▸ **Try it**
The records that follow are to be printed exactly, with no images.

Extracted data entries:
Segment Open
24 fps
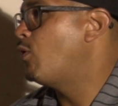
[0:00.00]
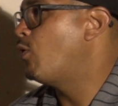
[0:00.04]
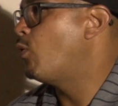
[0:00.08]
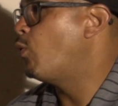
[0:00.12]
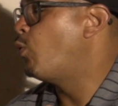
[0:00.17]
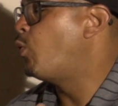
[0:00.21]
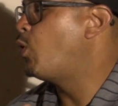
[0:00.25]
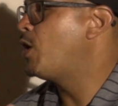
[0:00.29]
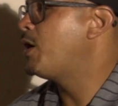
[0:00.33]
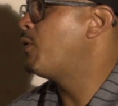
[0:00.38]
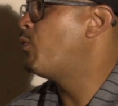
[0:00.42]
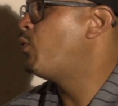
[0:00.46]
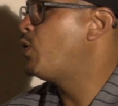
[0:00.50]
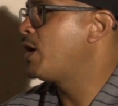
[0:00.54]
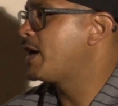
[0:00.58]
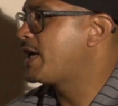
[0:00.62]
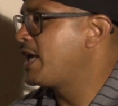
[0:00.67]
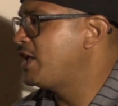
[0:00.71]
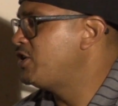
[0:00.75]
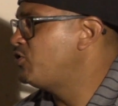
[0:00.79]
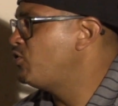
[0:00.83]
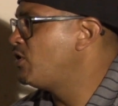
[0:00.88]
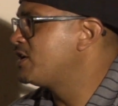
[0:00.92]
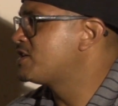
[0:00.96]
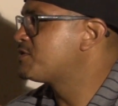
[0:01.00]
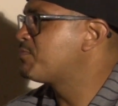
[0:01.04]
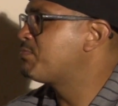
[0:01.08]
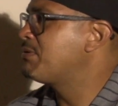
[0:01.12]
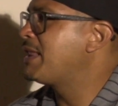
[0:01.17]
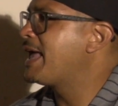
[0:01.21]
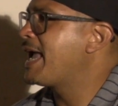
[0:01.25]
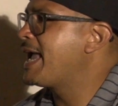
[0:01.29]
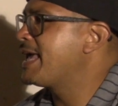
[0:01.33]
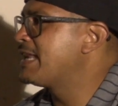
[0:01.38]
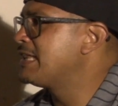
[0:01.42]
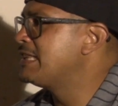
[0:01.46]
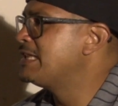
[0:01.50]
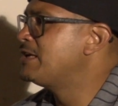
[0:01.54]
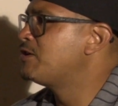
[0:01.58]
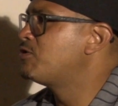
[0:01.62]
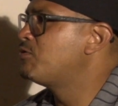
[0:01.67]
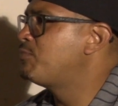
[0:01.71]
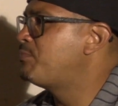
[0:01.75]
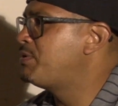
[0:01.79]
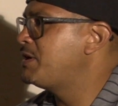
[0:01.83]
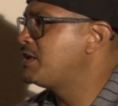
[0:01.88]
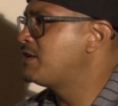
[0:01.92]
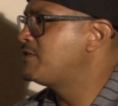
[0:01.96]
What can you explain a
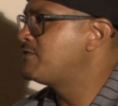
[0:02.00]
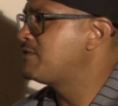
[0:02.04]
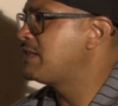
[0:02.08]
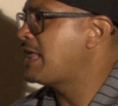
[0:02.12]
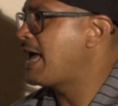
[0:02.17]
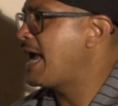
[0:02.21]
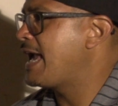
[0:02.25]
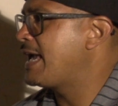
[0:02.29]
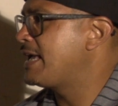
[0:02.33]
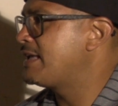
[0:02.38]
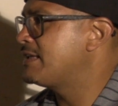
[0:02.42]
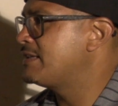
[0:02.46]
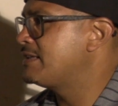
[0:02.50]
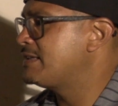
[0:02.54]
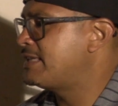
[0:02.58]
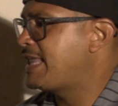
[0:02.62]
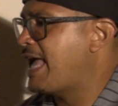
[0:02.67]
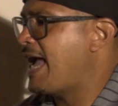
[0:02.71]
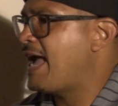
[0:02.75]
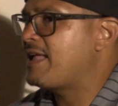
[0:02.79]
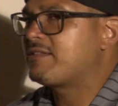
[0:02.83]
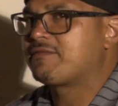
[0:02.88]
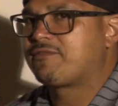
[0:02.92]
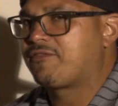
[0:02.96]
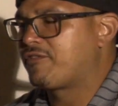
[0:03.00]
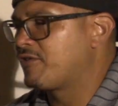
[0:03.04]
little bit of like that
Segment Closed
▸ **Expected answer**
24 fps
[0:00.00]
[0:00.04]
[0:00.08]
[0:00.12]
[0:00.17]
[0:00.21]
[0:00.25]
[0:00.29]
[0:00.33]
[0:00.38]
[0:00.42]
[0:00.46]
[0:00.50]
[0:00.54]
[0:00.58]
[0:00.62]
[0:00.67]
[0:00.71]
[0:00.75]
[0:00.79]
[0:00.83]
[0:00.88]
[0:00.92]
[0:00.96]
[0:01.00]
[0:01.04]
[0:01.08]
[0:01.12]
[0:01.17]
[0:01.21]
[0:01.25]
[0:01.29]
[0:01.33]
[0:01.38]
[0:01.42]
[0:01.46]
[0:01.50]
[0:01.54]
[0:01.58]
[0:01.62]
[0:01.67]
[0:01.71]
[0:01.75]
[0:01.79]
[0:01.83]
[0:01.88]
[0:01.92]
[0:01.96]
What can you explain a
[0:02.00]
[0:02.04]
[0:02.08]
[0:02.12]
[0:02.17]
[0:02.21]
[0:02.25]
[0:02.29]
[0:02.33]
[0:02.38]
[0:02.42]
[0:02.46]
[0:02.50]
[0:02.54]
[0:02.58]
[0:02.62]
[0:02.67]
[0:02.71]
[0:02.75]
[0:02.79]
[0:02.83]
[0:02.88]
[0:02.92]
[0:02.96]
[0:03.00]
[0:03.04]
little bit of like that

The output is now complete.